Task goal: Each entry should be duplicated verbatim; its pictures should not be.

(Collected data)

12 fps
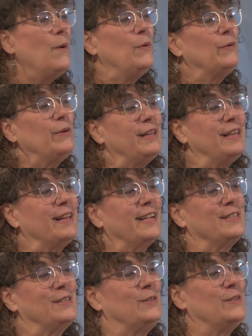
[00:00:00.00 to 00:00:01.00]
we really
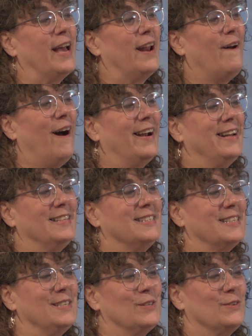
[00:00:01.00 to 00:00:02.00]
like to do that audience
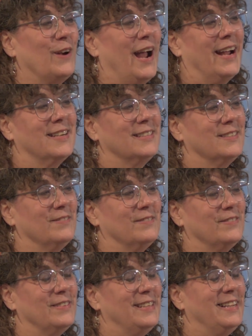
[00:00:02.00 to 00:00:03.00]
interactive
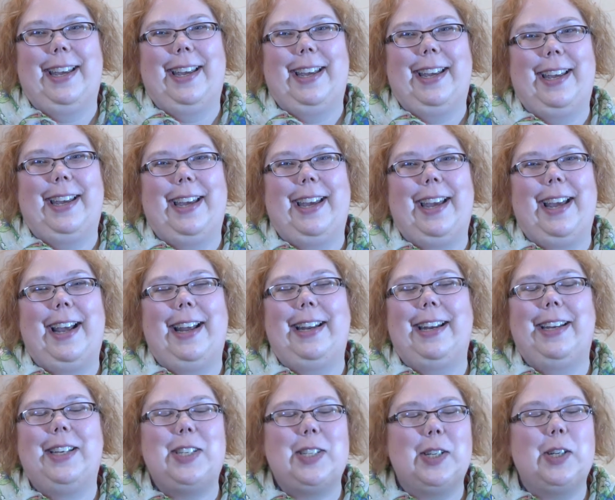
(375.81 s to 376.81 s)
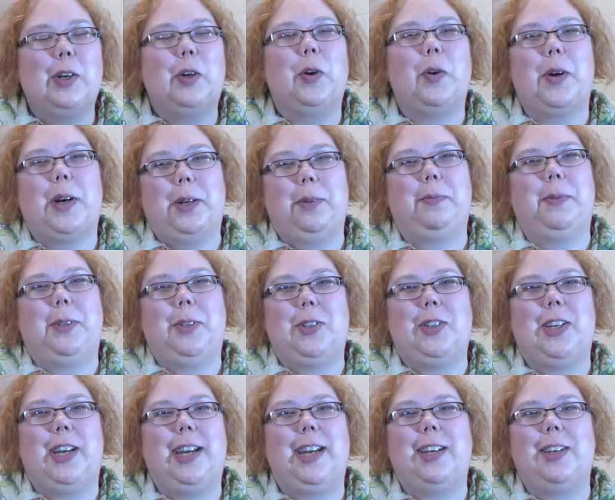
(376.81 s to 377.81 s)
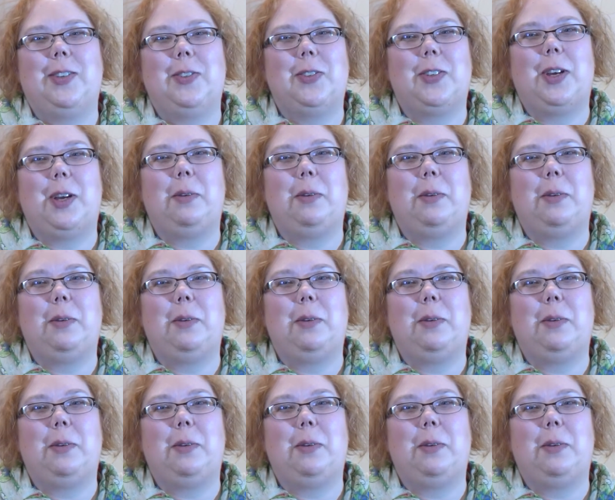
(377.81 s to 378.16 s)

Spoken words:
And it's an incredible change.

Task result:
12 fps
[00:00:00.00 to 00:00:01.00]
we really
[00:00:01.00 to 00:00:02.00]
like to do that audience
[00:00:02.00 to 00:00:03.00]
interactive
(375.81 s to 376.81 s)
(376.81 s to 377.81 s)
(377.81 s to 378.16 s)

Spoken words:
And it's an incredible change.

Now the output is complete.